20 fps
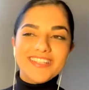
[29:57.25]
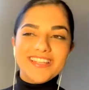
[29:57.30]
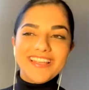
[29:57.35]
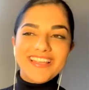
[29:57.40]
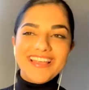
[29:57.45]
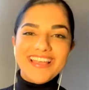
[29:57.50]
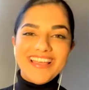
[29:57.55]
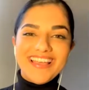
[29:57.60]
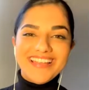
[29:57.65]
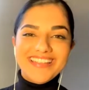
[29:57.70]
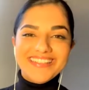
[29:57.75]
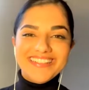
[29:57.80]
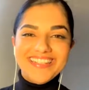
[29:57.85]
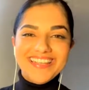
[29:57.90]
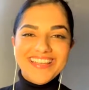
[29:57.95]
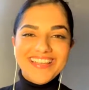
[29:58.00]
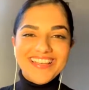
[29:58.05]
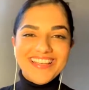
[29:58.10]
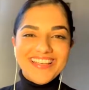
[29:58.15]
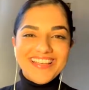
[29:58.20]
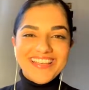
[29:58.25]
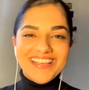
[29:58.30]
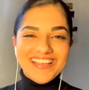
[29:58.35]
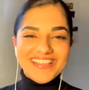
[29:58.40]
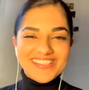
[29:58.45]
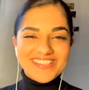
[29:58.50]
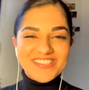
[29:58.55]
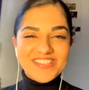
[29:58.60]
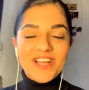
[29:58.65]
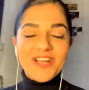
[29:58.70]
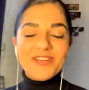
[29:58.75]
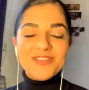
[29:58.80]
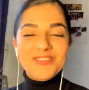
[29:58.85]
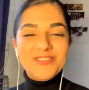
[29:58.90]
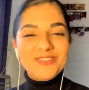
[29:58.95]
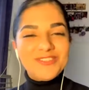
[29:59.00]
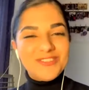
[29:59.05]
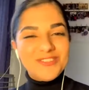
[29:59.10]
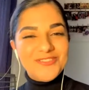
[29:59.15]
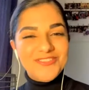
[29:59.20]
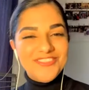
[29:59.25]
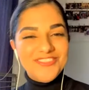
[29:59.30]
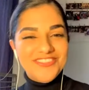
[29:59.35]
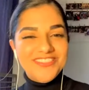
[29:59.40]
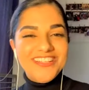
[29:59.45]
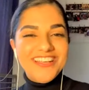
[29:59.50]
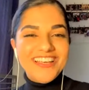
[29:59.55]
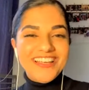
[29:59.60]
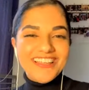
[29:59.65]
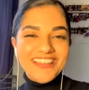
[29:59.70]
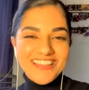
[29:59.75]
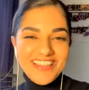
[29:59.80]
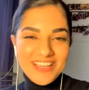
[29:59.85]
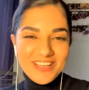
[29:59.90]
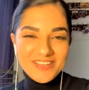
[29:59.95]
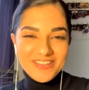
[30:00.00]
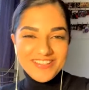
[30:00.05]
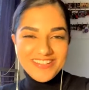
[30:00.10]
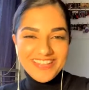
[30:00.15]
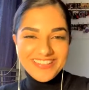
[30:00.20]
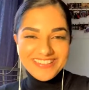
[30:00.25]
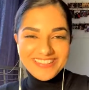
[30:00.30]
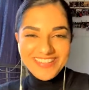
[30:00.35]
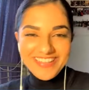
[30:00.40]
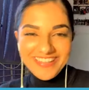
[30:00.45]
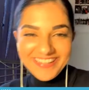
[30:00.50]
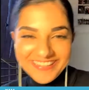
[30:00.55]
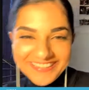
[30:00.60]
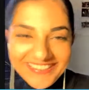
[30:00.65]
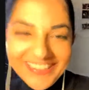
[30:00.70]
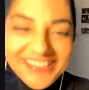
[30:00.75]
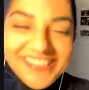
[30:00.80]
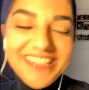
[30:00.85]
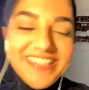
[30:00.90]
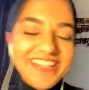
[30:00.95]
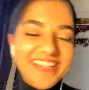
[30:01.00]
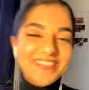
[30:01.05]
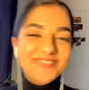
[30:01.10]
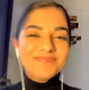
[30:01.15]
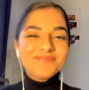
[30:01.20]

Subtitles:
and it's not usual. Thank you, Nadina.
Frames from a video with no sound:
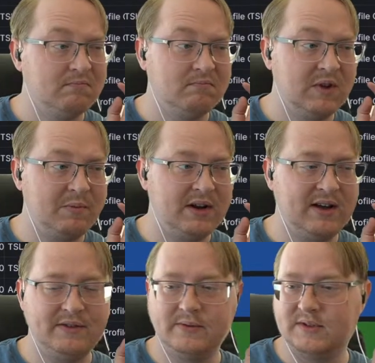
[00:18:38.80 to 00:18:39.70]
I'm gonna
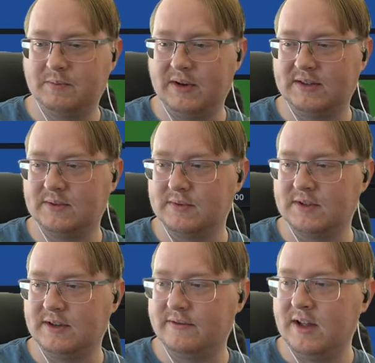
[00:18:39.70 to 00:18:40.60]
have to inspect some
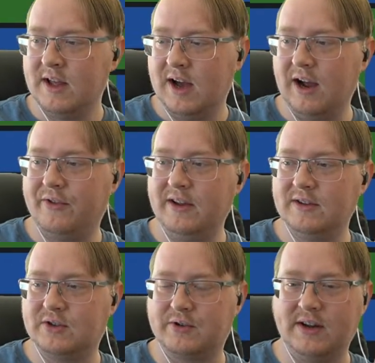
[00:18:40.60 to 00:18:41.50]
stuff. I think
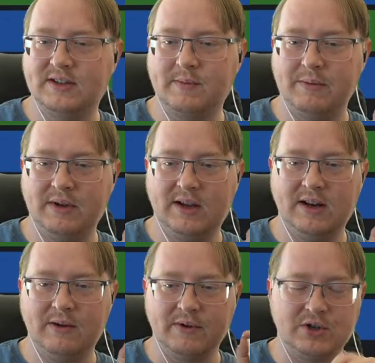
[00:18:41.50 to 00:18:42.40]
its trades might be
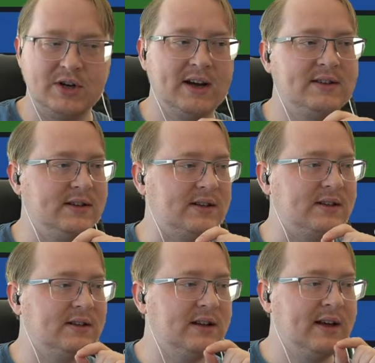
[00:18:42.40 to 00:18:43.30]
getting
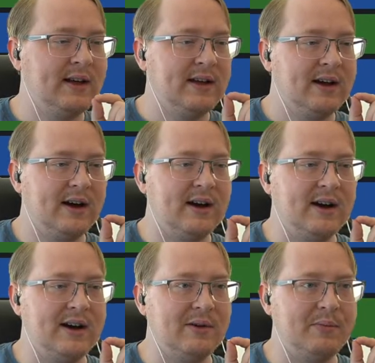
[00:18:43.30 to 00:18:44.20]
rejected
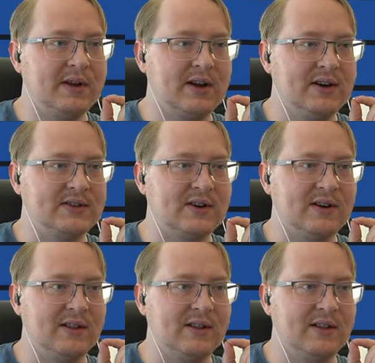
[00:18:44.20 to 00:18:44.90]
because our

Directions for this task
The reply must match the records exactly, apart from the pictures, which are left out.

Response to this exercise
20 fps
[29:57.25]
[29:57.30]
[29:57.35]
[29:57.40]
[29:57.45]
[29:57.50]
[29:57.55]
[29:57.60]
[29:57.65]
[29:57.70]
[29:57.75]
[29:57.80]
[29:57.85]
[29:57.90]
[29:57.95]
[29:58.00]
[29:58.05]
[29:58.10]
[29:58.15]
[29:58.20]
[29:58.25]
[29:58.30]
[29:58.35]
[29:58.40]
[29:58.45]
[29:58.50]
[29:58.55]
[29:58.60]
[29:58.65]
[29:58.70]
[29:58.75]
[29:58.80]
[29:58.85]
[29:58.90]
[29:58.95]
[29:59.00]
[29:59.05]
[29:59.10]
[29:59.15]
[29:59.20]
[29:59.25]
[29:59.30]
[29:59.35]
[29:59.40]
[29:59.45]
[29:59.50]
[29:59.55]
[29:59.60]
[29:59.65]
[29:59.70]
[29:59.75]
[29:59.80]
[29:59.85]
[29:59.90]
[29:59.95]
[30:00.00]
[30:00.05]
[30:00.10]
[30:00.15]
[30:00.20]
[30:00.25]
[30:00.30]
[30:00.35]
[30:00.40]
[30:00.45]
[30:00.50]
[30:00.55]
[30:00.60]
[30:00.65]
[30:00.70]
[30:00.75]
[30:00.80]
[30:00.85]
[30:00.90]
[30:00.95]
[30:01.00]
[30:01.05]
[30:01.10]
[30:01.15]
[30:01.20]

Subtitles:
and it's not usual. Thank you, Nadina.
Frames from a video with no sound:
[00:18:38.80 to 00:18:39.70]
I'm gonna
[00:18:39.70 to 00:18:40.60]
have to inspect some
[00:18:40.60 to 00:18:41.50]
stuff. I think
[00:18:41.50 to 00:18:42.40]
its trades might be
[00:18:42.40 to 00:18:43.30]
getting
[00:18:43.30 to 00:18:44.20]
rejected
[00:18:44.20 to 00:18:44.90]
because our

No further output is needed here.